§ PROMPT:
Repeat the data word for word and skip the pictures.

**** SUPPLIED MATERIAL ****

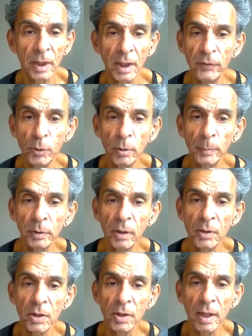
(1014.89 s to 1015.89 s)
If you
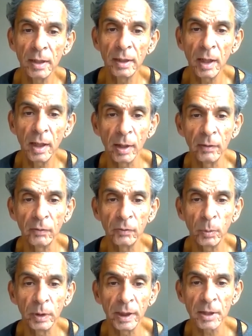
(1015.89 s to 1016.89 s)
approach daily life
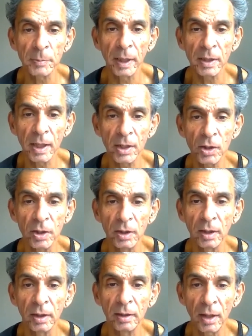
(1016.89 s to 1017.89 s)
with the expectation
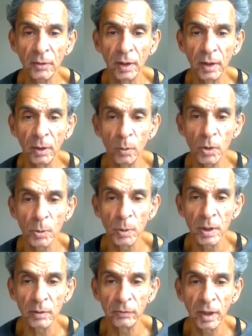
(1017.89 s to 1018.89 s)
that nothing ought to
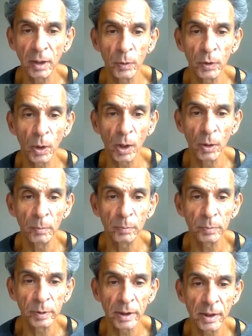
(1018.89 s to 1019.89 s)
interfere with your
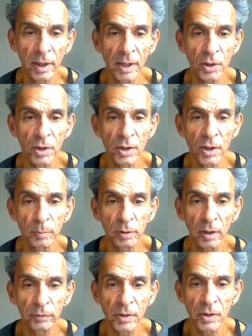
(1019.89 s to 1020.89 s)
own predilections and
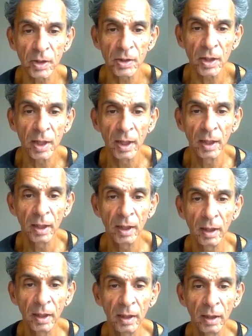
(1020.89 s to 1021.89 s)
preferences,
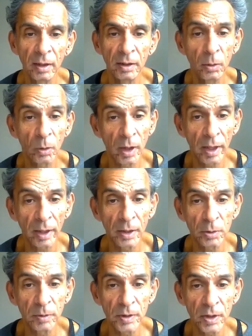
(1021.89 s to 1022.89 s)
you're likely
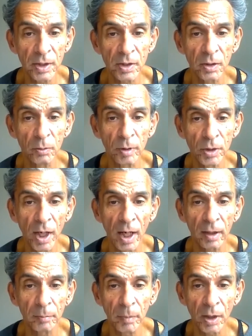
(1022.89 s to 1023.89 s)
to resist and
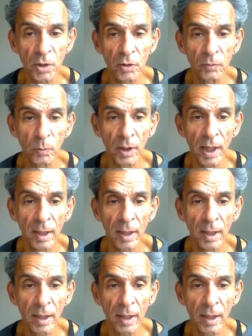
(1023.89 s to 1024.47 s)
reject much of what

****

§ SOLUTION BELOW:
(1014.89 s to 1015.89 s)
If you
(1015.89 s to 1016.89 s)
approach daily life
(1016.89 s to 1017.89 s)
with the expectation
(1017.89 s to 1018.89 s)
that nothing ought to
(1018.89 s to 1019.89 s)
interfere with your
(1019.89 s to 1020.89 s)
own predilections and
(1020.89 s to 1021.89 s)
preferences,
(1021.89 s to 1022.89 s)
you're likely
(1022.89 s to 1023.89 s)
to resist and
(1023.89 s to 1024.47 s)
reject much of what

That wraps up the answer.